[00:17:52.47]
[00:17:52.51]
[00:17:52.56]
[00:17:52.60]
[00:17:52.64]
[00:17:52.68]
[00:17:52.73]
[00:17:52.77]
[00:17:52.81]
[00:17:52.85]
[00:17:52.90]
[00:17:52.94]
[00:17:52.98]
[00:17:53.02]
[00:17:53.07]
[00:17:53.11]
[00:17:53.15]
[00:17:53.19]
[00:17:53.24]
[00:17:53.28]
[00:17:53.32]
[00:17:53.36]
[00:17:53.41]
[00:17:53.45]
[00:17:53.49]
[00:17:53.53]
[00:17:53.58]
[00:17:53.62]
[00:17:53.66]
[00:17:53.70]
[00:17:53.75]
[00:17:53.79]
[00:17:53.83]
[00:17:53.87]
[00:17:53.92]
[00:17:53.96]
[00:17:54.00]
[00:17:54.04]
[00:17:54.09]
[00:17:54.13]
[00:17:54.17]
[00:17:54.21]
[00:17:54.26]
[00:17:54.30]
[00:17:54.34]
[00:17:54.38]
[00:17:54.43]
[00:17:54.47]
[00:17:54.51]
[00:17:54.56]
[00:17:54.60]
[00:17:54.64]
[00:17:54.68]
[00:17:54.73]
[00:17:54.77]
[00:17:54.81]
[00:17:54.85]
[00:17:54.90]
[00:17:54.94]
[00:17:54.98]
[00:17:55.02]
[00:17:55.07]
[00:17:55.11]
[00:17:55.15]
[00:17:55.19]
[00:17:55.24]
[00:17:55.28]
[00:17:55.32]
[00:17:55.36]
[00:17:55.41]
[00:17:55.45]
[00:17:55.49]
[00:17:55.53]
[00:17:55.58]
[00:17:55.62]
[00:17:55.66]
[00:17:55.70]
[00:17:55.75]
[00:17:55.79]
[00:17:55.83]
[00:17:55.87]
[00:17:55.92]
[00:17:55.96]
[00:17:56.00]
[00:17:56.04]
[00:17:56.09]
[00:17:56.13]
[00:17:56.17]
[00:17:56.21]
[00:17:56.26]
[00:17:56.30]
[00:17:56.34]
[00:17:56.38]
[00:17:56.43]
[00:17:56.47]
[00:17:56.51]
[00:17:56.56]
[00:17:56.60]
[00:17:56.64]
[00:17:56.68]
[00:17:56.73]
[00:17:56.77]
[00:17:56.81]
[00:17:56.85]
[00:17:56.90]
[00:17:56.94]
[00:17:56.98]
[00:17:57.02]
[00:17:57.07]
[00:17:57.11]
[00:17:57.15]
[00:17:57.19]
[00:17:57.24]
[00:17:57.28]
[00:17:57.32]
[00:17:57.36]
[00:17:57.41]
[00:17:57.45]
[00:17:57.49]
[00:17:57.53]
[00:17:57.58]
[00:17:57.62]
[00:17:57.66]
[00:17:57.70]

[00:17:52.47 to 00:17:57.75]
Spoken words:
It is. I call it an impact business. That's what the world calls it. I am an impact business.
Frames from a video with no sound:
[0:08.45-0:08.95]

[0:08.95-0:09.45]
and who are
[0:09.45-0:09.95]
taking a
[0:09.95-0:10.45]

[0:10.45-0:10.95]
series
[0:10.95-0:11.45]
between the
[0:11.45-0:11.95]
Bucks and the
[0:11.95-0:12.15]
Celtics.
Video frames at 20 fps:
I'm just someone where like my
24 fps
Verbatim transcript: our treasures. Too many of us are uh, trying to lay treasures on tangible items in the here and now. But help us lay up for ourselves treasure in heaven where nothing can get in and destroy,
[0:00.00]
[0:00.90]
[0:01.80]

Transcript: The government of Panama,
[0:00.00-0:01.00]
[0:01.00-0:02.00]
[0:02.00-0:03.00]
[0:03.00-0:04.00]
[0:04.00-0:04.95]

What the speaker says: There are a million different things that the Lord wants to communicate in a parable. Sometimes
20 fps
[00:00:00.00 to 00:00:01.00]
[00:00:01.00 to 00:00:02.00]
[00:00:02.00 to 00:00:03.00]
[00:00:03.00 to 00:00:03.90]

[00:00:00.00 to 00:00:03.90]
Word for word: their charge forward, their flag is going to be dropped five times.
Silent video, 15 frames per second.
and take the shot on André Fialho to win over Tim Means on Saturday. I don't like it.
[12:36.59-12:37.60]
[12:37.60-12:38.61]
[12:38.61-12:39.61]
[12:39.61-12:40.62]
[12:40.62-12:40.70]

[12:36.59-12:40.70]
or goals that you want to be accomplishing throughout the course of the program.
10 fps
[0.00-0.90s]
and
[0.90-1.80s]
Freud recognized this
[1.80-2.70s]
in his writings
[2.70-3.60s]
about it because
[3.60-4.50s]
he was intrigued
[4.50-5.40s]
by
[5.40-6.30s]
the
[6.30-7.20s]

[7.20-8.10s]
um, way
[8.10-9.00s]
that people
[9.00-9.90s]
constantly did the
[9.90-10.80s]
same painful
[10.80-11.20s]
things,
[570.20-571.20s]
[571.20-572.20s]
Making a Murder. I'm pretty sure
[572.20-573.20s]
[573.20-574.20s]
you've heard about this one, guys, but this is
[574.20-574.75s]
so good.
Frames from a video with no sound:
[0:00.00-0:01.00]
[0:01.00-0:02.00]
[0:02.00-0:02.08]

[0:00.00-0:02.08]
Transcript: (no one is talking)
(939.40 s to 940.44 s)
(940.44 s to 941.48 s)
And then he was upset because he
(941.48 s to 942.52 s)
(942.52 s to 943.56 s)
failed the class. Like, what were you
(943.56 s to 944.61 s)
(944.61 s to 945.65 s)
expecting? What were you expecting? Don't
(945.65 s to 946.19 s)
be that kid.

• • • • • • •

Copy the lines above exactly, beginning at the line that has "[00:00:00.00 to 00:00:03.90]" and stopping after the line that has "[572.20-573.20s]", and omit the rest.

[00:00:00.00 to 00:00:03.90]
Word for word: their charge forward, their flag is going to be dropped five times.
Silent video, 15 frames per second.
and take the shot on André Fialho to win over Tim Means on Saturday. I don't like it.
[12:36.59-12:37.60]
[12:37.60-12:38.61]
[12:38.61-12:39.61]
[12:39.61-12:40.62]
[12:40.62-12:40.70]

[12:36.59-12:40.70]
or goals that you want to be accomplishing throughout the course of the program.
10 fps
[0.00-0.90s]
and
[0.90-1.80s]
Freud recognized this
[1.80-2.70s]
in his writings
[2.70-3.60s]
about it because
[3.60-4.50s]
he was intrigued
[4.50-5.40s]
by
[5.40-6.30s]
the
[6.30-7.20s]

[7.20-8.10s]
um, way
[8.10-9.00s]
that people
[9.00-9.90s]
constantly did the
[9.90-10.80s]
same painful
[10.80-11.20s]
things,
[570.20-571.20s]
[571.20-572.20s]
Making a Murder. I'm pretty sure
[572.20-573.20s]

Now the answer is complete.